## Problem details
All of the data below is to be copied exactly.

## Data shown
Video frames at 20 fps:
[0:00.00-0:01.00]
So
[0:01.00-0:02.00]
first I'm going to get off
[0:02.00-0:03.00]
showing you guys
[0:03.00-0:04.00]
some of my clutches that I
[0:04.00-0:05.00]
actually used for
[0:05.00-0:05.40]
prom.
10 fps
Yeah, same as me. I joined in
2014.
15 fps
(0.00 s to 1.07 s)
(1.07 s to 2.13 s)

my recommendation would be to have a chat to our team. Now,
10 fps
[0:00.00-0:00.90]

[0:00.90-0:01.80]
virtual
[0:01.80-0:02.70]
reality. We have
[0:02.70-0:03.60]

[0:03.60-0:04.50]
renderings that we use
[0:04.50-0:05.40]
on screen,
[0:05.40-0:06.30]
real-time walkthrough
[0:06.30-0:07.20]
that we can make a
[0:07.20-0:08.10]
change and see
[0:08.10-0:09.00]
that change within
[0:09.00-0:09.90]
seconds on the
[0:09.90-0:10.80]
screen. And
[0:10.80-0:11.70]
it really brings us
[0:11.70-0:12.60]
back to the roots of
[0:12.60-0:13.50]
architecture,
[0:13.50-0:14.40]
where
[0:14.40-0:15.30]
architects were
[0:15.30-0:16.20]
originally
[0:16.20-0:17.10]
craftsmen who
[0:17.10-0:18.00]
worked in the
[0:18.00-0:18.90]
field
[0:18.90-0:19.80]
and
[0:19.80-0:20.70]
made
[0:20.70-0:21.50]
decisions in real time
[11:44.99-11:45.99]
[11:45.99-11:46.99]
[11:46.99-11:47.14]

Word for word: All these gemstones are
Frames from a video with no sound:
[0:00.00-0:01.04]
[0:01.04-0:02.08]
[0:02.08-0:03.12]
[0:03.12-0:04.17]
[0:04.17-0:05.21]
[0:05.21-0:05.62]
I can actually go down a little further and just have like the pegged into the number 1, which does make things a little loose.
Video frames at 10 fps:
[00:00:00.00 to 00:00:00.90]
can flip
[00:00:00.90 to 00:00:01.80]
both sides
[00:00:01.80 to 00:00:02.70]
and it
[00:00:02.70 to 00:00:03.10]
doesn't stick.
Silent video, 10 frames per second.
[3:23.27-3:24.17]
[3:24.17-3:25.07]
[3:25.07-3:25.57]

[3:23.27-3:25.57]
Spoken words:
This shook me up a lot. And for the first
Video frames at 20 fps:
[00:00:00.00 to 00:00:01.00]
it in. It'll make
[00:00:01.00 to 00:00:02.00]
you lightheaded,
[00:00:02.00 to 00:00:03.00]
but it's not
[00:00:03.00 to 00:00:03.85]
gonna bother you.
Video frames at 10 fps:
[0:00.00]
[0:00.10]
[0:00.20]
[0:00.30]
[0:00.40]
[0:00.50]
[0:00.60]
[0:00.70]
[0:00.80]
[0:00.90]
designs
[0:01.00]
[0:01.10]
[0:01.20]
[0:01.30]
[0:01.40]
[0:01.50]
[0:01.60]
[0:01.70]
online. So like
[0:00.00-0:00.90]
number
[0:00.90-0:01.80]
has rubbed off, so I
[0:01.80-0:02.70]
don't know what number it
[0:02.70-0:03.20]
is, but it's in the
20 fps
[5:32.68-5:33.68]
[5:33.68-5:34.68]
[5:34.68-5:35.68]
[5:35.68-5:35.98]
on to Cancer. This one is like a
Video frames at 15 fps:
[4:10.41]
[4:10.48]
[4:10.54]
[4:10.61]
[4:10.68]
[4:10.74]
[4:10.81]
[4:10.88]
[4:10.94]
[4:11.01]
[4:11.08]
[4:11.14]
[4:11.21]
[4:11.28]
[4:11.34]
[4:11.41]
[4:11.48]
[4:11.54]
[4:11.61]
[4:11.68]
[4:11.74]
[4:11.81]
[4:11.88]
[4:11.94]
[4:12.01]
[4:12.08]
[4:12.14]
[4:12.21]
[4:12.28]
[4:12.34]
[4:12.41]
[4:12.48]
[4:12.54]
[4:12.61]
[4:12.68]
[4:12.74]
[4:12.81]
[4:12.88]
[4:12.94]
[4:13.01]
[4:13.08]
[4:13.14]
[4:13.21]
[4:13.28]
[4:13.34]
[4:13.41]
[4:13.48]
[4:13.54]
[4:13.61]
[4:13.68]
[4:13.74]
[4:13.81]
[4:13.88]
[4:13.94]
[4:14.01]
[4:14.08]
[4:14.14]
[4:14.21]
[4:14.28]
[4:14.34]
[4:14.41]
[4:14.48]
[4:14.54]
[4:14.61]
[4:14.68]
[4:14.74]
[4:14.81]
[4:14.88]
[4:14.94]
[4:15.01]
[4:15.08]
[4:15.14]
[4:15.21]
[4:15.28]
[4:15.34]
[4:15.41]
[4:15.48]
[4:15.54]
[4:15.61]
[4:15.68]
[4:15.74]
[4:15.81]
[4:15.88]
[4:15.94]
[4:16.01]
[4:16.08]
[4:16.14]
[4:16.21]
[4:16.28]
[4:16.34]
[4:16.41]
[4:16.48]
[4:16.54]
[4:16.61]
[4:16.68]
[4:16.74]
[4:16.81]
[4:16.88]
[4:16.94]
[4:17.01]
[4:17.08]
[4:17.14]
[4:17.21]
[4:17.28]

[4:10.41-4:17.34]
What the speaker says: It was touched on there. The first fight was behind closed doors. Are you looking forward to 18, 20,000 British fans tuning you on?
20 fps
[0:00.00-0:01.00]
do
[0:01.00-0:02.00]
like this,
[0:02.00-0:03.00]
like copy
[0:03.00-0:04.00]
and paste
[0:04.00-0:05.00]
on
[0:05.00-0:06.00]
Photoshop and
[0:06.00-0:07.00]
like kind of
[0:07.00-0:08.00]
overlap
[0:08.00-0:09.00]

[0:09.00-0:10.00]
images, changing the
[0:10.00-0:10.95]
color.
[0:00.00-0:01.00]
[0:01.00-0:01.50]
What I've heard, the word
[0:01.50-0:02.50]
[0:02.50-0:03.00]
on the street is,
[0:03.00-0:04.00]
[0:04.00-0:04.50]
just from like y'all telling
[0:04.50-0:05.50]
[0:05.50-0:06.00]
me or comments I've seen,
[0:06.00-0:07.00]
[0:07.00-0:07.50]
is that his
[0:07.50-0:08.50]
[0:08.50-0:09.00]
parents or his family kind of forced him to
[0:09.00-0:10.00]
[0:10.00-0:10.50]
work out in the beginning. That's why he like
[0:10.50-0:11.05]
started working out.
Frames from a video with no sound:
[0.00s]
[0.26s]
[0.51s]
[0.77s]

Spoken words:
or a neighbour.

## Response
Video frames at 20 fps:
[0:00.00-0:01.00]
So
[0:01.00-0:02.00]
first I'm going to get off
[0:02.00-0:03.00]
showing you guys
[0:03.00-0:04.00]
some of my clutches that I
[0:04.00-0:05.00]
actually used for
[0:05.00-0:05.40]
prom.
10 fps
Yeah, same as me. I joined in
2014.
15 fps
(0.00 s to 1.07 s)
(1.07 s to 2.13 s)

my recommendation would be to have a chat to our team. Now,
10 fps
[0:00.00-0:00.90]

[0:00.90-0:01.80]
virtual
[0:01.80-0:02.70]
reality. We have
[0:02.70-0:03.60]

[0:03.60-0:04.50]
renderings that we use
[0:04.50-0:05.40]
on screen,
[0:05.40-0:06.30]
real-time walkthrough
[0:06.30-0:07.20]
that we can make a
[0:07.20-0:08.10]
change and see
[0:08.10-0:09.00]
that change within
[0:09.00-0:09.90]
seconds on the
[0:09.90-0:10.80]
screen. And
[0:10.80-0:11.70]
it really brings us
[0:11.70-0:12.60]
back to the roots of
[0:12.60-0:13.50]
architecture,
[0:13.50-0:14.40]
where
[0:14.40-0:15.30]
architects were
[0:15.30-0:16.20]
originally
[0:16.20-0:17.10]
craftsmen who
[0:17.10-0:18.00]
worked in the
[0:18.00-0:18.90]
field
[0:18.90-0:19.80]
and
[0:19.80-0:20.70]
made
[0:20.70-0:21.50]
decisions in real time
[11:44.99-11:45.99]
[11:45.99-11:46.99]
[11:46.99-11:47.14]

Word for word: All these gemstones are
Frames from a video with no sound:
[0:00.00-0:01.04]
[0:01.04-0:02.08]
[0:02.08-0:03.12]
[0:03.12-0:04.17]
[0:04.17-0:05.21]
[0:05.21-0:05.62]
I can actually go down a little further and just have like the pegged into the number 1, which does make things a little loose.
Video frames at 10 fps:
[00:00:00.00 to 00:00:00.90]
can flip
[00:00:00.90 to 00:00:01.80]
both sides
[00:00:01.80 to 00:00:02.70]
and it
[00:00:02.70 to 00:00:03.10]
doesn't stick.
Silent video, 10 frames per second.
[3:23.27-3:24.17]
[3:24.17-3:25.07]
[3:25.07-3:25.57]

[3:23.27-3:25.57]
Spoken words:
This shook me up a lot. And for the first
Video frames at 20 fps:
[00:00:00.00 to 00:00:01.00]
it in. It'll make
[00:00:01.00 to 00:00:02.00]
you lightheaded,
[00:00:02.00 to 00:00:03.00]
but it's not
[00:00:03.00 to 00:00:03.85]
gonna bother you.
Video frames at 10 fps:
[0:00.00]
[0:00.10]
[0:00.20]
[0:00.30]
[0:00.40]
[0:00.50]
[0:00.60]
[0:00.70]
[0:00.80]
[0:00.90]
designs
[0:01.00]
[0:01.10]
[0:01.20]
[0:01.30]
[0:01.40]
[0:01.50]
[0:01.60]
[0:01.70]
online. So like
[0:00.00-0:00.90]
number
[0:00.90-0:01.80]
has rubbed off, so I
[0:01.80-0:02.70]
don't know what number it
[0:02.70-0:03.20]
is, but it's in the
20 fps
[5:32.68-5:33.68]
[5:33.68-5:34.68]
[5:34.68-5:35.68]
[5:35.68-5:35.98]
on to Cancer. This one is like a
Video frames at 15 fps:
[4:10.41]
[4:10.48]
[4:10.54]
[4:10.61]
[4:10.68]
[4:10.74]
[4:10.81]
[4:10.88]
[4:10.94]
[4:11.01]
[4:11.08]
[4:11.14]
[4:11.21]
[4:11.28]
[4:11.34]
[4:11.41]
[4:11.48]
[4:11.54]
[4:11.61]
[4:11.68]
[4:11.74]
[4:11.81]
[4:11.88]
[4:11.94]
[4:12.01]
[4:12.08]
[4:12.14]
[4:12.21]
[4:12.28]
[4:12.34]
[4:12.41]
[4:12.48]
[4:12.54]
[4:12.61]
[4:12.68]
[4:12.74]
[4:12.81]
[4:12.88]
[4:12.94]
[4:13.01]
[4:13.08]
[4:13.14]
[4:13.21]
[4:13.28]
[4:13.34]
[4:13.41]
[4:13.48]
[4:13.54]
[4:13.61]
[4:13.68]
[4:13.74]
[4:13.81]
[4:13.88]
[4:13.94]
[4:14.01]
[4:14.08]
[4:14.14]
[4:14.21]
[4:14.28]
[4:14.34]
[4:14.41]
[4:14.48]
[4:14.54]
[4:14.61]
[4:14.68]
[4:14.74]
[4:14.81]
[4:14.88]
[4:14.94]
[4:15.01]
[4:15.08]
[4:15.14]
[4:15.21]
[4:15.28]
[4:15.34]
[4:15.41]
[4:15.48]
[4:15.54]
[4:15.61]
[4:15.68]
[4:15.74]
[4:15.81]
[4:15.88]
[4:15.94]
[4:16.01]
[4:16.08]
[4:16.14]
[4:16.21]
[4:16.28]
[4:16.34]
[4:16.41]
[4:16.48]
[4:16.54]
[4:16.61]
[4:16.68]
[4:16.74]
[4:16.81]
[4:16.88]
[4:16.94]
[4:17.01]
[4:17.08]
[4:17.14]
[4:17.21]
[4:17.28]

[4:10.41-4:17.34]
What the speaker says: It was touched on there. The first fight was behind closed doors. Are you looking forward to 18, 20,000 British fans tuning you on?
20 fps
[0:00.00-0:01.00]
do
[0:01.00-0:02.00]
like this,
[0:02.00-0:03.00]
like copy
[0:03.00-0:04.00]
and paste
[0:04.00-0:05.00]
on
[0:05.00-0:06.00]
Photoshop and
[0:06.00-0:07.00]
like kind of
[0:07.00-0:08.00]
overlap
[0:08.00-0:09.00]

[0:09.00-0:10.00]
images, changing the
[0:10.00-0:10.95]
color.
[0:00.00-0:01.00]
[0:01.00-0:01.50]
What I've heard, the word
[0:01.50-0:02.50]
[0:02.50-0:03.00]
on the street is,
[0:03.00-0:04.00]
[0:04.00-0:04.50]
just from like y'all telling
[0:04.50-0:05.50]
[0:05.50-0:06.00]
me or comments I've seen,
[0:06.00-0:07.00]
[0:07.00-0:07.50]
is that his
[0:07.50-0:08.50]
[0:08.50-0:09.00]
parents or his family kind of forced him to
[0:09.00-0:10.00]
[0:10.00-0:10.50]
work out in the beginning. That's why he like
[0:10.50-0:11.05]
started working out.
Frames from a video with no sound:
[0.00s]
[0.26s]
[0.51s]
[0.77s]

Spoken words:
or a neighbour.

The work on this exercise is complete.